Tsahal in Sardegna? La Difesa mette le mani avanti

La ministro Roberta Pinotti
E' una vera e propria marcia indietro quella contenuta in una nota della Difesa a proposito dell'esercitazione militare “Vega” che si svolgerà in Sardegna e per la quale è in agenda la partecipazione dell'aviazione israeliana. Esercitazione che, dopo o la buferainnescata dalla divulgazione della notizia, apparsa prima sull'Unione Sarda, ma poi anche su ilmanifesto, Il Fatto, l'Huffington Post, Il Giornale e così via tra siti, blog e twitter, si è trasformata in una vera e propria patata bollente per il governo e la ministro Pinotti. La nota spiega che l'esercitazione non prevede né bombardamenti né che si apra il fuoco e, soprattutto, che il programma delle esercitazioni che si svolgeranno in Sardegna nel secondo semestre del 2014 non è stato ancora approvato dallo Stato Maggiore della Difesa e quindi comunicato al vertice del Dicastero. Insomma, dice Via XX Settembre, l'esercitazione si farà ma la fase di pianificazione non è stata ancora completata, cosa che avverrà a settembre e solo allora "verranno confermate le nazioni partecipanti" a quelle che, secondo il ministero, saranno solo simulazioni elettroniche. 

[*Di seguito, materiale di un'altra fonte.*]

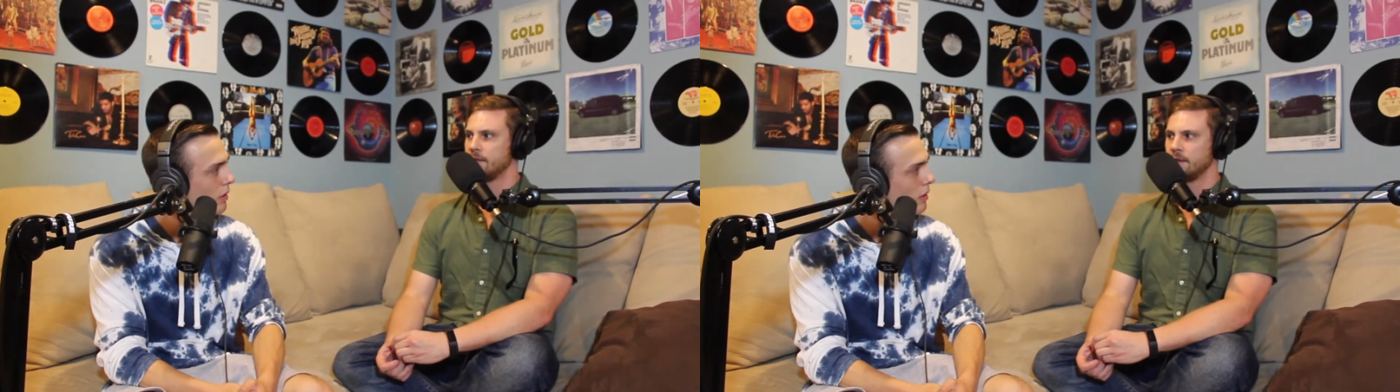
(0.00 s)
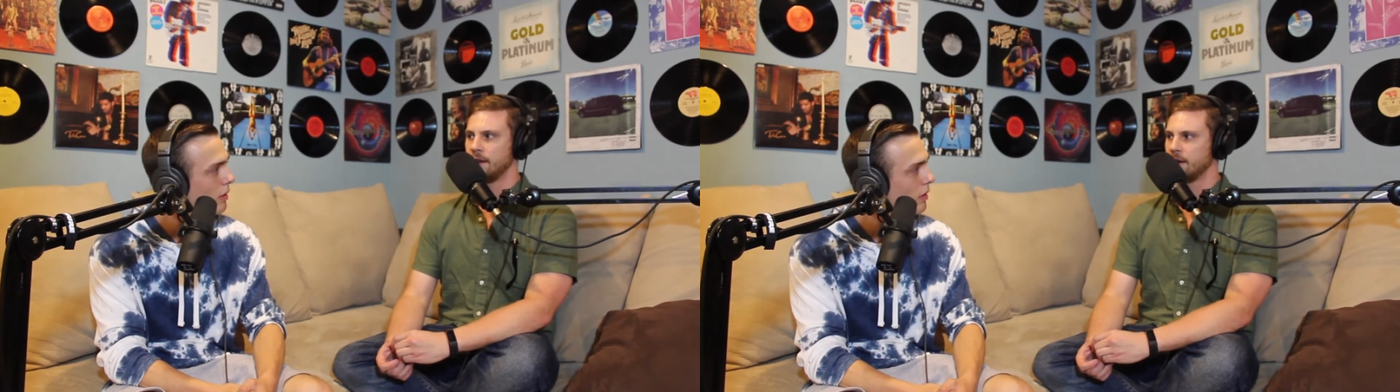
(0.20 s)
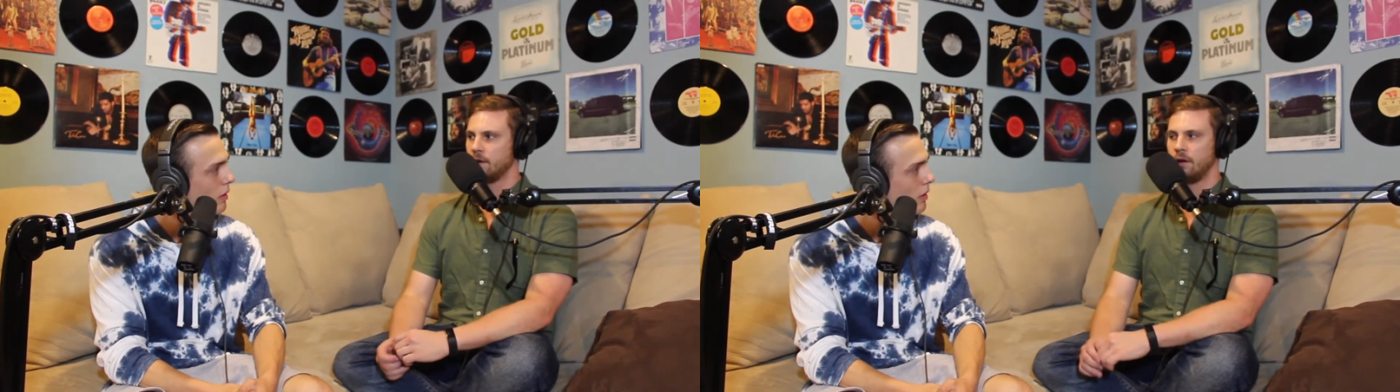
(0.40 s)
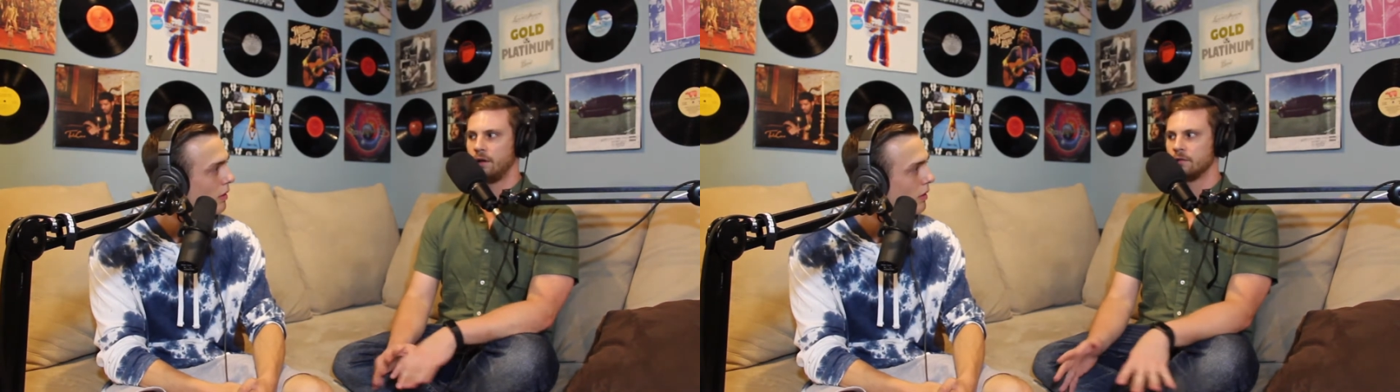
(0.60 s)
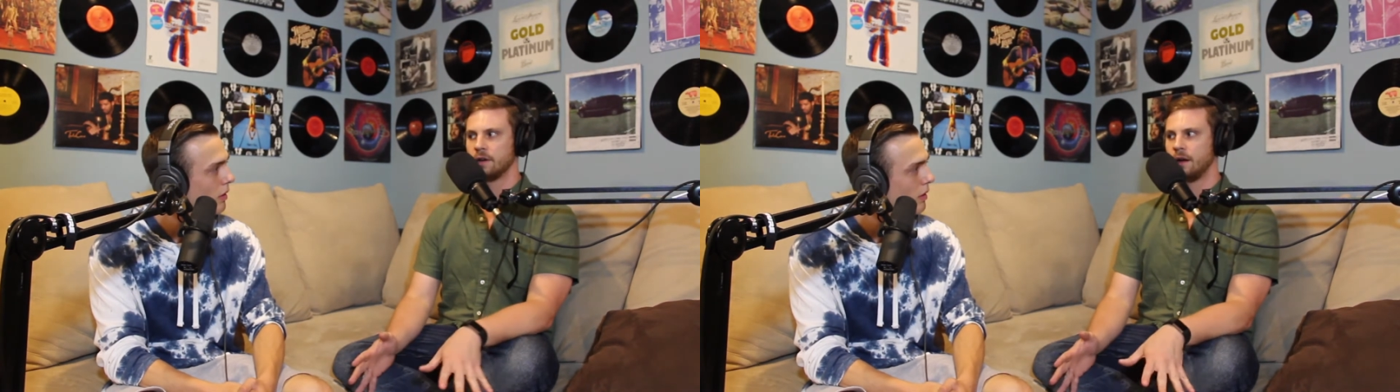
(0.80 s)
like
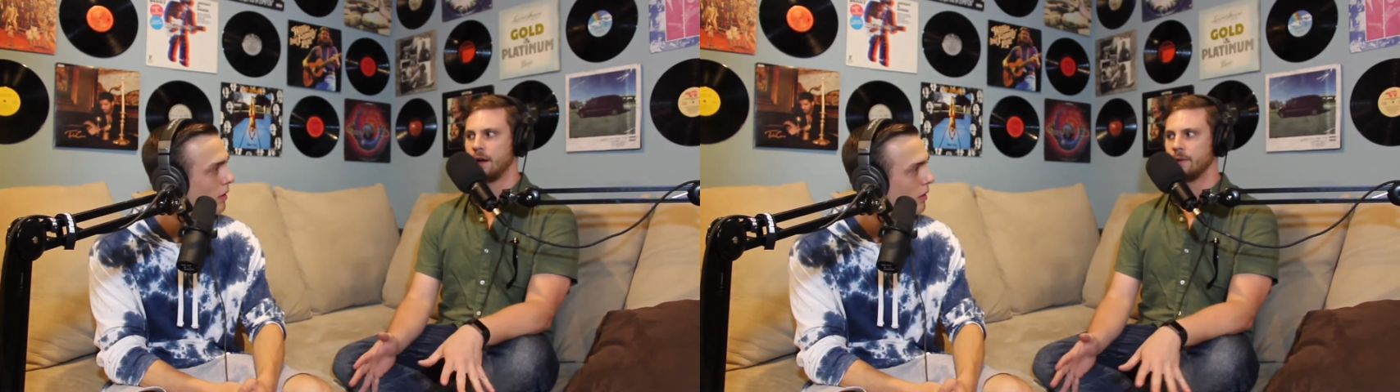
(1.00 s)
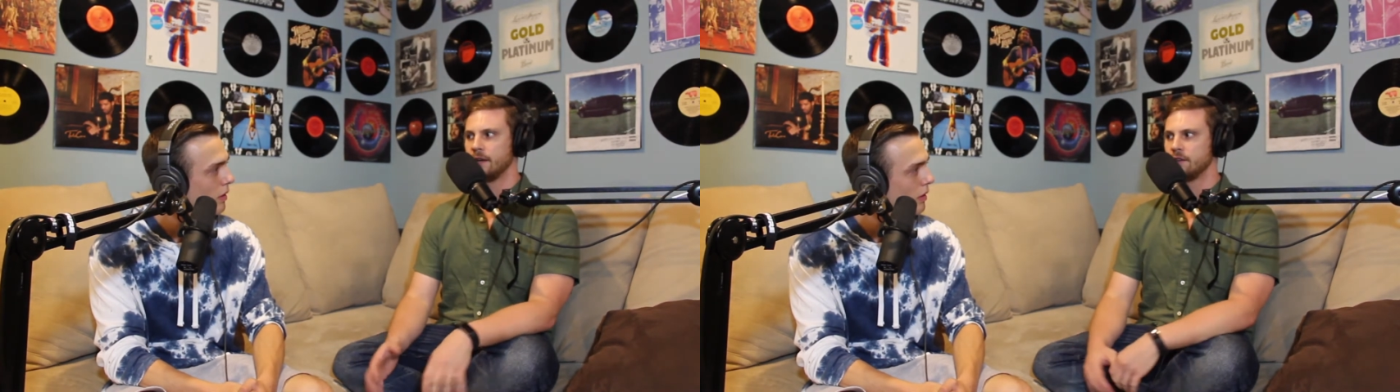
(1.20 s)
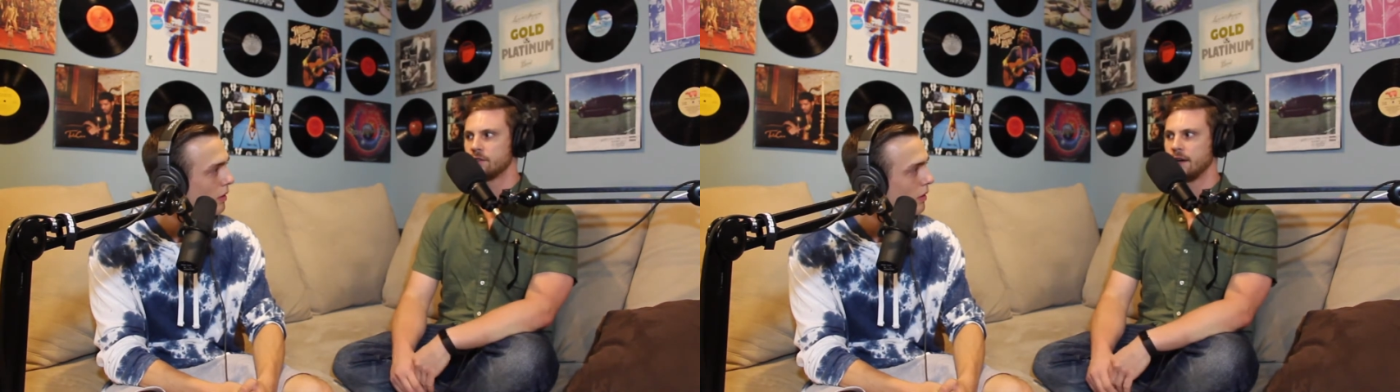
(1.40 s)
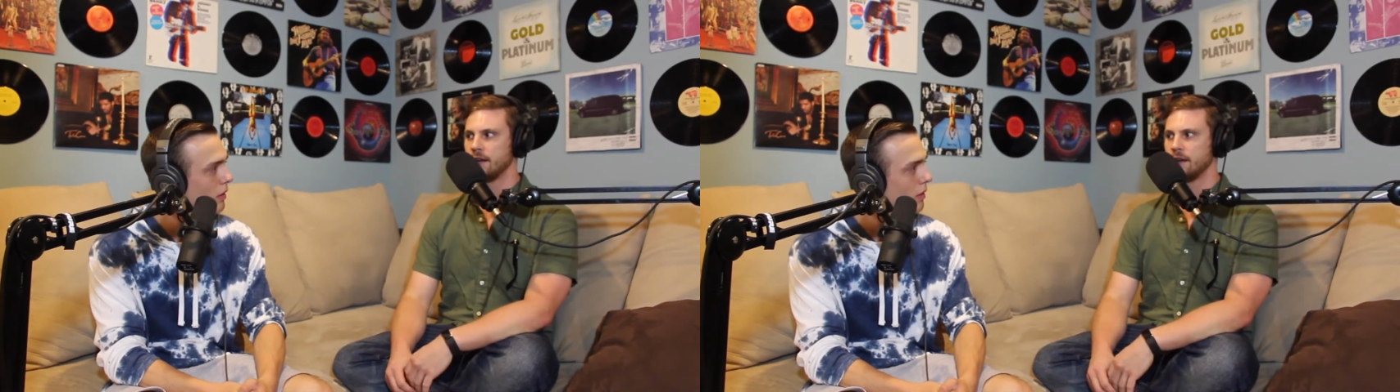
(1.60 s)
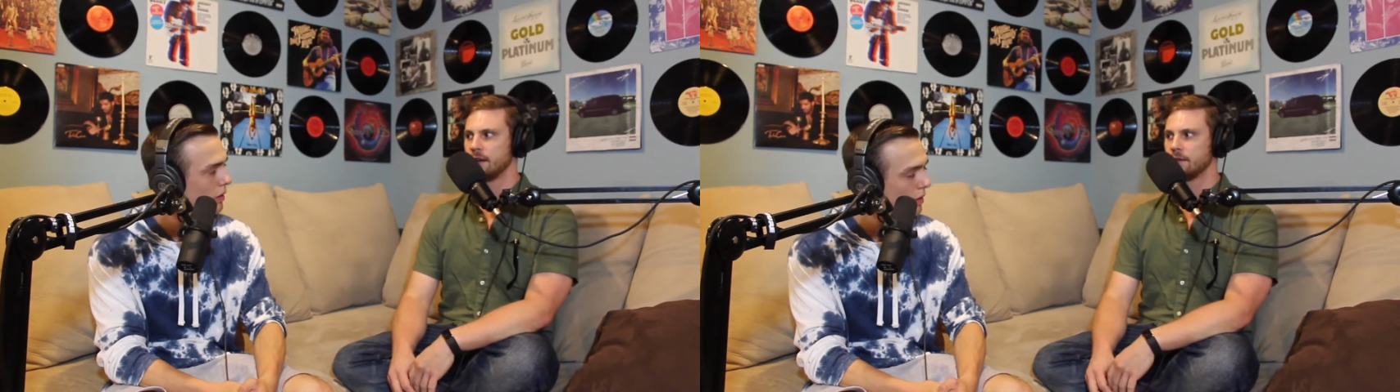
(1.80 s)
all comedy
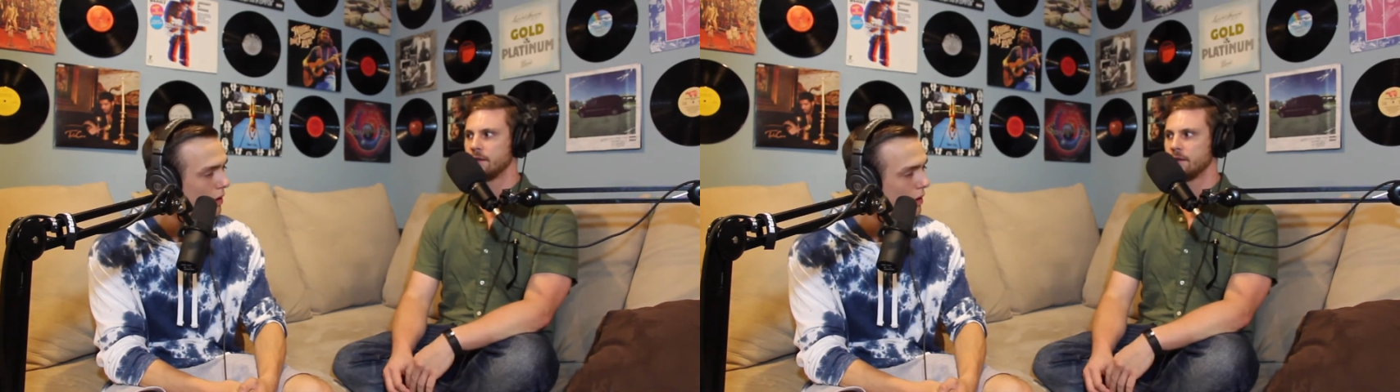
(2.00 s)
training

Malignamente aggiungiamo che non ci sarebbe da stupirsi se Israele declinasse l'invito, magari dopo qualche pressione diplomatica. Certo è un modo piuttosto bizzarro di spiegare come stano le cose e se l'Italia intenda o meno ospitare gli stessi avieri che magari in queste ore sono al lavoro su Gaza. La ministra tace forse per nascondere un certo imbarazzo. La patata bollente per adesso è finita in mano al suo ufficio stampa. Che, pare di capire, per ora sostiene che se mai gli israeliani venissero a Capo Frasca sarebbe solo per fare qualche ora di volo sull'isola. Turismo, non guerra. Al massimo videogame.